Ce débat est étroitement lié à la préparation du nouveau budget de l’UE pour la période post-2027. Des sources de revenus supplémentaires sont activement recherchées, et une taxe sur les jeux d’argent en ligne est considérée comme une contribution possible.
Secteur en forte croissance
Les partisans soulignent que les jeux d’argent en ligne constituent un secteur en rapide expansion qui opère au-delà des frontières. Les entreprises de jeux profitent du marché intérieur européen et de l’infrastructure numérique, tandis que les règles fiscales varient considérablement d’un pays à l’autre.
Promotion
Selon des députés européens, ces différences créent un paysage fragmenté. Cela peut conduire à une concurrence déloyale entre les bureaux de paris et les entreprises de jeux des différents pays de l’UE et rend plus difficile la lutte efficace contre les opérateurs illégaux.

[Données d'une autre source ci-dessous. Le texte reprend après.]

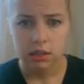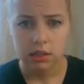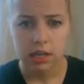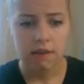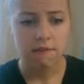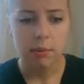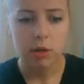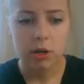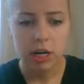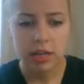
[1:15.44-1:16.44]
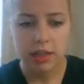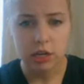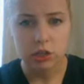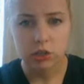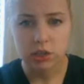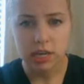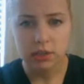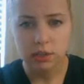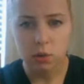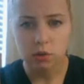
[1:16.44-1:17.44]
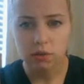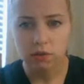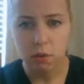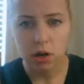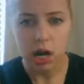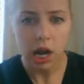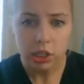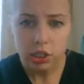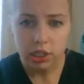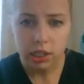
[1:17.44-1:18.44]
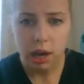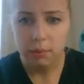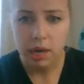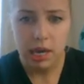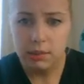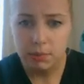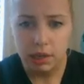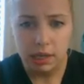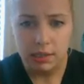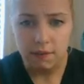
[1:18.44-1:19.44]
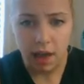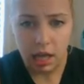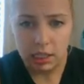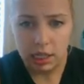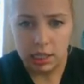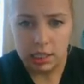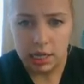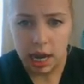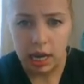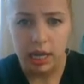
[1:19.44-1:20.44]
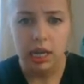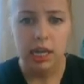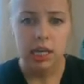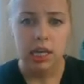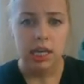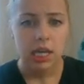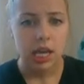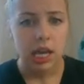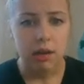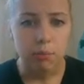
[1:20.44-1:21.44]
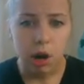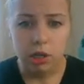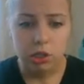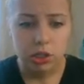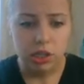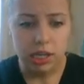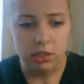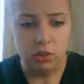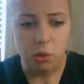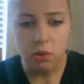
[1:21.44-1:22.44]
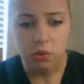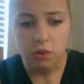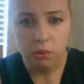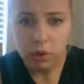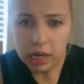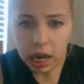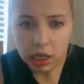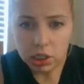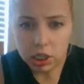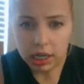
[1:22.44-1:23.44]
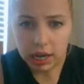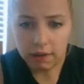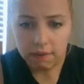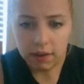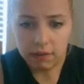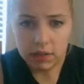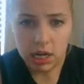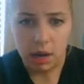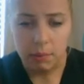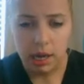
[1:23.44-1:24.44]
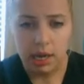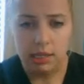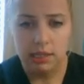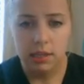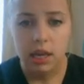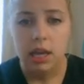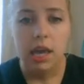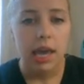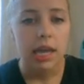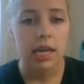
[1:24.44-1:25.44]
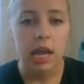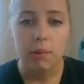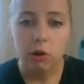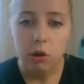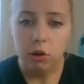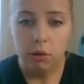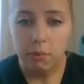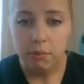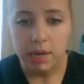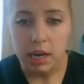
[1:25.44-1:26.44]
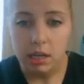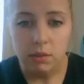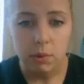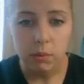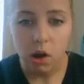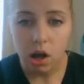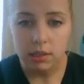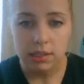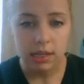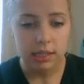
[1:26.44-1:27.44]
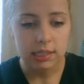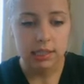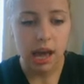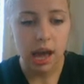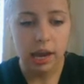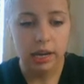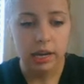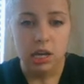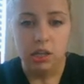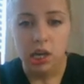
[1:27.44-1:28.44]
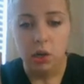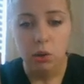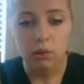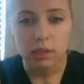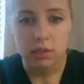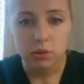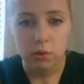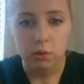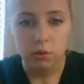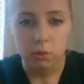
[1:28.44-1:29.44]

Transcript: In February they sold 400 cupcakes because of Valentine's Day. In March, they sold 350 cupcakes. In April, because we were all stuck inside, they only sold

Cependant, il existe une résistance. Les taxes restent principalement une compétence nationale au sein de l’Union européenne, ce qui signifie que tous les États membres doivent s’accorder sur une mesure commune.
Résistance
C’est précisément là que se situe le problème. Certains pays disposent d’un secteur des jeux important et craignent des effets négatifs (c’est-à-dire moins de recettes propres). Malte est fréquemment mentionnée dans ce débat comme un opposant potentiel capable de bloquer une décision.
Pourtant, les partisans continuent de promouvoir cette idée comme un moyen de générer de nouvelles recettes pour les priorités européennes, telles que les investissements dans la jeunesse et l’éducation.
Le fait que la proposition soit effectivement développée reste incertain. La Commission européenne doit d’abord examiner si une telle taxe est juridiquement et pratiquement réalisable au regard des règles européennes existantes.